Below are some basics of the auditing application and the CMC> Auditing page details.

  • Only one CMS will write audit events to the Audit database. This is called the Auditor – the current auditor can be seen in CMC -> Auditing (see below)
  • A BO server that is generating the events is an Auditee – all other BO servers are Auditee’s
  • A CMS which is an auditor is both the auditor and an Auditee
  • Just in case the CMS which is stopped/ down or loses connection to the Audit database, another CMS will take over the auditor role.
  • To check which CMS in a BI cluster is an auditor, we can check the details from the CMC -> Auditing Page

  • The Audit database connection information, retention period and types of event to be audited, plus extra required detail – such as SQL statements for report refresh – is defined in the CMC->Auditing page
  • Based on the events which have been selected, the servers responsible for that event capture the events in the form of .txt file in the Auditing directory on their local machine.
  • By default the path for Auditing directory, where intermediate auditing files are stored, would be: C:\Program Files (x86)\SAP BusinessObjects\SAP BusinessObjects Enterprise XI 4.0\Auditing.

Naming Convention:

  • The naming convention is the form of: audit<EncodedServerName><Event_ID> (in hexadecimal form).
  • Therefore all files created by the same BO server will always start with the same set of characters.
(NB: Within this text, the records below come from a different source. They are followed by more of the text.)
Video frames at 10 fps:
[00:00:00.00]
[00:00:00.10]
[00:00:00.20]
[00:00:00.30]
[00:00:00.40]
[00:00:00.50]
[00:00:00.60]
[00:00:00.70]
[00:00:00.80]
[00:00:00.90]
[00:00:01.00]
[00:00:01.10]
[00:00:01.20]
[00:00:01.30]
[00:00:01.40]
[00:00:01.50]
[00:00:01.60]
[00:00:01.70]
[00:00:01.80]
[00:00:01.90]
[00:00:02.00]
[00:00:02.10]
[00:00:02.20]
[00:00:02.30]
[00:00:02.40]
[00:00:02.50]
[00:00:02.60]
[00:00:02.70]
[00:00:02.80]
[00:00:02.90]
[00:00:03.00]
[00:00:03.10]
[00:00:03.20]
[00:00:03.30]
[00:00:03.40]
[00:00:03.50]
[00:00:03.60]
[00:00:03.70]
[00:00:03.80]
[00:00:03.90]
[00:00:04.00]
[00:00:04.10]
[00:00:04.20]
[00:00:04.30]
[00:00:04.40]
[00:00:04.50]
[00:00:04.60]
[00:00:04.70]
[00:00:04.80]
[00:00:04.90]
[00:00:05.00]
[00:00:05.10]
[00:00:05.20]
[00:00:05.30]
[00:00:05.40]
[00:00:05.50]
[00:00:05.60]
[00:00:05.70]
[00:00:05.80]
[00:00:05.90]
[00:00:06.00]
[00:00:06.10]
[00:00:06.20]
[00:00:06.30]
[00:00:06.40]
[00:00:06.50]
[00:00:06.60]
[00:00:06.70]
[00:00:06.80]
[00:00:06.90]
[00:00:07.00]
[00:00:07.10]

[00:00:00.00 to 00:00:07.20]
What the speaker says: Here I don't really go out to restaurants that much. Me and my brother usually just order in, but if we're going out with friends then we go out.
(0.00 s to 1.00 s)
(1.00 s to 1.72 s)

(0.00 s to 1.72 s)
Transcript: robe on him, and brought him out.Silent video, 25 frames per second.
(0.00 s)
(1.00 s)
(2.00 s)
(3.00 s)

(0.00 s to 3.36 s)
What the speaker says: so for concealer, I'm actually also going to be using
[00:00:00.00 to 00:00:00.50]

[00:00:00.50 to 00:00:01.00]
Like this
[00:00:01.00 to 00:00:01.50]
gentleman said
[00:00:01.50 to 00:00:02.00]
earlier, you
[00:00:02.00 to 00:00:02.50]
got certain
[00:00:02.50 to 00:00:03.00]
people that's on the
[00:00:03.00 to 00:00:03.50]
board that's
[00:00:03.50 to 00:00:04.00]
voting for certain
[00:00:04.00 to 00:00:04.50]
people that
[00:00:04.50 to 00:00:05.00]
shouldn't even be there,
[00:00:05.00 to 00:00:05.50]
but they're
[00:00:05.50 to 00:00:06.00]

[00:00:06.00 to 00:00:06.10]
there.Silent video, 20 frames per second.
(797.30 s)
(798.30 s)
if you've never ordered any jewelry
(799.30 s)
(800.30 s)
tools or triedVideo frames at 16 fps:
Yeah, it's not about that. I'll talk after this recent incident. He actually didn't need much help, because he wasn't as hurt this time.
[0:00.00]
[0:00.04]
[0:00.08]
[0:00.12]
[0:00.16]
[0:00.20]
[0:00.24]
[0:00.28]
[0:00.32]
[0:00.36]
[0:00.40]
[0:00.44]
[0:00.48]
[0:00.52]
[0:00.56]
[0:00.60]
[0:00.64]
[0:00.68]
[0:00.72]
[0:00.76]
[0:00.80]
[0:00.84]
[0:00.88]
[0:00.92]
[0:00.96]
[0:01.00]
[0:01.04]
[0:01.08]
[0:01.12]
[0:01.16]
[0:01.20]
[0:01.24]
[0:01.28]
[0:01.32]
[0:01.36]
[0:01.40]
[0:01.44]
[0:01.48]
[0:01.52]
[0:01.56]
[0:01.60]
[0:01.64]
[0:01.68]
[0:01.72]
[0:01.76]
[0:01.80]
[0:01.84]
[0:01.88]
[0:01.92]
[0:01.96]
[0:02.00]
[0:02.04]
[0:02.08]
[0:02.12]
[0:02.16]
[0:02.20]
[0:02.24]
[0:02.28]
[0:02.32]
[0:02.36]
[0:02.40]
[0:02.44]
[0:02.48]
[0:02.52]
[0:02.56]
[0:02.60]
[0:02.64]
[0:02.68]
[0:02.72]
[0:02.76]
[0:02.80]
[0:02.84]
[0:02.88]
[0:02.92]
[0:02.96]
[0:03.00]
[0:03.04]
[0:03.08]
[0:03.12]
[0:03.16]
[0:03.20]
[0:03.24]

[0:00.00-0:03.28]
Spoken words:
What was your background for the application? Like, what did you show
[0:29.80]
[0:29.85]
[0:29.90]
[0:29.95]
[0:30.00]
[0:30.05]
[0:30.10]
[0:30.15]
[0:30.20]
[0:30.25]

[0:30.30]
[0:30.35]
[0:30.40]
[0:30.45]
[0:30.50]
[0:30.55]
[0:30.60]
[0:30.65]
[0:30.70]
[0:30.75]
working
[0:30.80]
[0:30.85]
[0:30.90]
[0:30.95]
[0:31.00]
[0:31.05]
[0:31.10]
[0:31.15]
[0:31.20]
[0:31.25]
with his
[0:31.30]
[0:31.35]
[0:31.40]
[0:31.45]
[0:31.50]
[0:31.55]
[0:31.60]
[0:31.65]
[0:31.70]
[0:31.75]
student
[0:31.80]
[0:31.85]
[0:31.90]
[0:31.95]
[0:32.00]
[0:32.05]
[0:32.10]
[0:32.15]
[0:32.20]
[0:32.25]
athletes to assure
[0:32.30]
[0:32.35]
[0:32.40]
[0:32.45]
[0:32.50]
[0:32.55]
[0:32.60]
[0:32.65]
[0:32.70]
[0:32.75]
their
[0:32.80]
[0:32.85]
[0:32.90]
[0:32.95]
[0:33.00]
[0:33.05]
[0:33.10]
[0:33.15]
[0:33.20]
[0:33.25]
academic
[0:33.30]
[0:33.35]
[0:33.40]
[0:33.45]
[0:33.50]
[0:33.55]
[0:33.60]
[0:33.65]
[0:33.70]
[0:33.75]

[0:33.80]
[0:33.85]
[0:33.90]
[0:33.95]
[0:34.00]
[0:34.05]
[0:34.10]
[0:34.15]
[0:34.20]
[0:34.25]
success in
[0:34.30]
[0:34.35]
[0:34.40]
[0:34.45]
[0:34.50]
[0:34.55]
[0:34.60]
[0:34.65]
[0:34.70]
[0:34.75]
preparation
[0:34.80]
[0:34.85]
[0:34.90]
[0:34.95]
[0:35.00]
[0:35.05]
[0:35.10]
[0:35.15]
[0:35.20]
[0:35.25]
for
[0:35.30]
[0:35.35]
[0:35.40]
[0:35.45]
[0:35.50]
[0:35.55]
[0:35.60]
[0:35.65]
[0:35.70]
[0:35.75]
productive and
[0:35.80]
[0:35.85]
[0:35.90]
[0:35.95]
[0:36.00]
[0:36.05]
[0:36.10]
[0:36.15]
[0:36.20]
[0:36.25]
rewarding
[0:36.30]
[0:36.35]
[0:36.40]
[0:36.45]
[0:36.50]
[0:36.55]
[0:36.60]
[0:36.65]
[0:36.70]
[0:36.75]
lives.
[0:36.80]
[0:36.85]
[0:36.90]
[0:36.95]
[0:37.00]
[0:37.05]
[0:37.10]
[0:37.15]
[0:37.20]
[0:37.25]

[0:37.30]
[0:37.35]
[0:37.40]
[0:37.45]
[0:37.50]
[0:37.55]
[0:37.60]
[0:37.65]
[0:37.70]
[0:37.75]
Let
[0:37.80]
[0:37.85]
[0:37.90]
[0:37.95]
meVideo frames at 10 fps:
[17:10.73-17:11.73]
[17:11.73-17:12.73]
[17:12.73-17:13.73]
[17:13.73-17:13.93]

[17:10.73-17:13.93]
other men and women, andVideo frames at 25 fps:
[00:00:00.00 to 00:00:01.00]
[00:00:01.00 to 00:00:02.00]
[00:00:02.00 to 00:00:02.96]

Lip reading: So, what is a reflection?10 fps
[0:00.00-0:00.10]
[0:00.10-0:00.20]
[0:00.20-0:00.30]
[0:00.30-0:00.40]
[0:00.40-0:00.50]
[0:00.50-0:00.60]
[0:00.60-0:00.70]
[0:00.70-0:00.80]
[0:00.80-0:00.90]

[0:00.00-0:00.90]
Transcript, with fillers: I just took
Below is an example of file name generated by auditing (Note that the first 5 files all start with the same string so they are generated by the same BI server).

 

Workflow in Detail:

  1. Each individual server will write its own Auditing information into a temporary file on its local machine (these are what we find in the Auditing folder on each node)
  2. The Auditor CMS maintains a list of all the registered (running) servers.
  3. This Auditor CMS sends request to the first registered server in the list: Send me any events that are currently waiting to be written to the Auditing Database.
  4. The server acknowledges the request and then sends all the audit events and details which need to be written (the Auditee will read back the data in the auditing files it previously wrote in the Auditing folder)
  5. The Servers for eg: Webi processing server, looks for each event from the .txt files and then sends the details to the CMS in a structured format. All servers will send any event to the CMS using the same ‘standard’ structure.
  6. Auditor CMS then processes each of the events returned in order.

 

If the event already exists in the auditing DB, the event is skipped and the auditor moves onto the next event.

The Auditor checks if the object related to the event (e.g. the refresh Webi report or the user that is logging in) still exists in the CMS repository (or it’s been deleted already).

If the object if found in the CMS repository, the data is used to turn the CUID of the object (which is all that is stored when the audit event is written to the Auditing folder) into the real object name and folder path within BO.